No one was glad that I was safe and had not been stolen away, but I understood that. I let them down. I didn't save Cindy.

Mother reached up as if to wipe the tears again, but they were no longer there. She had become my mother again, the tired mother, and it was her job to protect me. She put on her "mother" face, the one she always wore when dealing with us children and our problems. It was her job to wipe our runny noses, to clean up the vomit and diarrhea, to bathe us and feed us.

My father went to work and came home, a hot meal on his table each morning and night. His job was to lead our household, to give us Priesthood blessings, to see we didn't stray from the teachings of the church. Should we become errant, it was also his job to see we were disciplined and led back into the fold. This often meant whippings with his belt, or any other item that was handy.

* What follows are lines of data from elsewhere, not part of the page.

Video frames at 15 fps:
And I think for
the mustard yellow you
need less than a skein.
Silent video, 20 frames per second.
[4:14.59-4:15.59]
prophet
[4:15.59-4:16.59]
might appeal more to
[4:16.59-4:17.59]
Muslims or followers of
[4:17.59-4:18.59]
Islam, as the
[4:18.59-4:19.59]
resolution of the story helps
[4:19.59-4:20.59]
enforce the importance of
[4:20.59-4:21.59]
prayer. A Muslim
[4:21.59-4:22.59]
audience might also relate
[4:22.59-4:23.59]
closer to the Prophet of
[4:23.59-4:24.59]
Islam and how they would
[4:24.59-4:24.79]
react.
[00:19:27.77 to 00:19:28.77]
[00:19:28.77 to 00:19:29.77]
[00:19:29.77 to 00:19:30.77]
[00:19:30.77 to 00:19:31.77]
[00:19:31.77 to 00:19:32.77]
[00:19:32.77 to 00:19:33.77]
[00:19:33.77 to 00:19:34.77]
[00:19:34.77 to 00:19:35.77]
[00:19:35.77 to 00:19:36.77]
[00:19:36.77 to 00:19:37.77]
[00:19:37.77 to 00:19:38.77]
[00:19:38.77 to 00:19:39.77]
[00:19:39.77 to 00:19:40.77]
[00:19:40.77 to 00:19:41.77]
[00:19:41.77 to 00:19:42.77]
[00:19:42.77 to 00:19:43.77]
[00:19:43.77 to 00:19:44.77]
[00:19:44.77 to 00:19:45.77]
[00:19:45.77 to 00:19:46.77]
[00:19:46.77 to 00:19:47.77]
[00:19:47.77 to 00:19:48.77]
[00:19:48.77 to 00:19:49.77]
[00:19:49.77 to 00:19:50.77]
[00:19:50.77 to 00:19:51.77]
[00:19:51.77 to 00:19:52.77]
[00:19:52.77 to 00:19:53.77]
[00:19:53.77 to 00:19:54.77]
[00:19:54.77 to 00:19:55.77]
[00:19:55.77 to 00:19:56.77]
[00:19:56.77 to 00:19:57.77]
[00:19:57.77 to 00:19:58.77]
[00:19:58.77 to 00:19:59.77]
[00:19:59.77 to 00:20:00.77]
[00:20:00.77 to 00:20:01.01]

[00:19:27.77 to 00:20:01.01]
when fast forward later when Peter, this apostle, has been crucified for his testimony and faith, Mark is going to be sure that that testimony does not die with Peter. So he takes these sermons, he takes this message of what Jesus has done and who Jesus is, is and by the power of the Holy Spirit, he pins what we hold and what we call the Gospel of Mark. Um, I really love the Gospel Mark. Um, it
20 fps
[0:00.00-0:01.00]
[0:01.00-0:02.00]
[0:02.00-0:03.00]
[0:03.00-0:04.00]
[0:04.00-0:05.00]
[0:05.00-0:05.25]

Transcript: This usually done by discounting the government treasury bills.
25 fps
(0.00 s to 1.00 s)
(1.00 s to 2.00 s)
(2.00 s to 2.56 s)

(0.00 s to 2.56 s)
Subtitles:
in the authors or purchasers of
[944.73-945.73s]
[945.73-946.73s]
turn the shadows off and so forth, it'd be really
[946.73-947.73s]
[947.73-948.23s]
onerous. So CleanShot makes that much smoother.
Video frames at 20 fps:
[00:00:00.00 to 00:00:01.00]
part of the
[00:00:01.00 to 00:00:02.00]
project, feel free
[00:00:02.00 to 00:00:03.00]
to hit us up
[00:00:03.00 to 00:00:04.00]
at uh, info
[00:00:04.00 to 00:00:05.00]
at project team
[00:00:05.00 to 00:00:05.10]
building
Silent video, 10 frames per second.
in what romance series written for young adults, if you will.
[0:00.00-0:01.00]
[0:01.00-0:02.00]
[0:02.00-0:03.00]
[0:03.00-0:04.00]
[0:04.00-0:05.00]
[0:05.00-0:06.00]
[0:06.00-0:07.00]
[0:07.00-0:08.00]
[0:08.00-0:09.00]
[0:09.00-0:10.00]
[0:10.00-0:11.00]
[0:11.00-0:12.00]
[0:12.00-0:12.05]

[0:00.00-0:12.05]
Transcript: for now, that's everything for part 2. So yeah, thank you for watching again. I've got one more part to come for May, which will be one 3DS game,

But my mother—she did the real dirty work. The cleanup. Sometimes that meant explaining why bad things happened, and convincing us that it really did hurt my father more than it hurt us. And often, that meant hiding our little indiscretions from the head of the household. In our tight-knit Mormon community, where everyone knew each other and spent hours of each week in meetings together, this often backfired on her, but she continued to do it. It was her job.

She hustled me back to bed, pulled the covers up to my chin and stroked my cheek before she left the room. Today there was no explanation. That meant things were really bad.

I knew she couldn't protect me. If God couldn't save us, the most powerful being in the Universe, what could I expect my mother to do?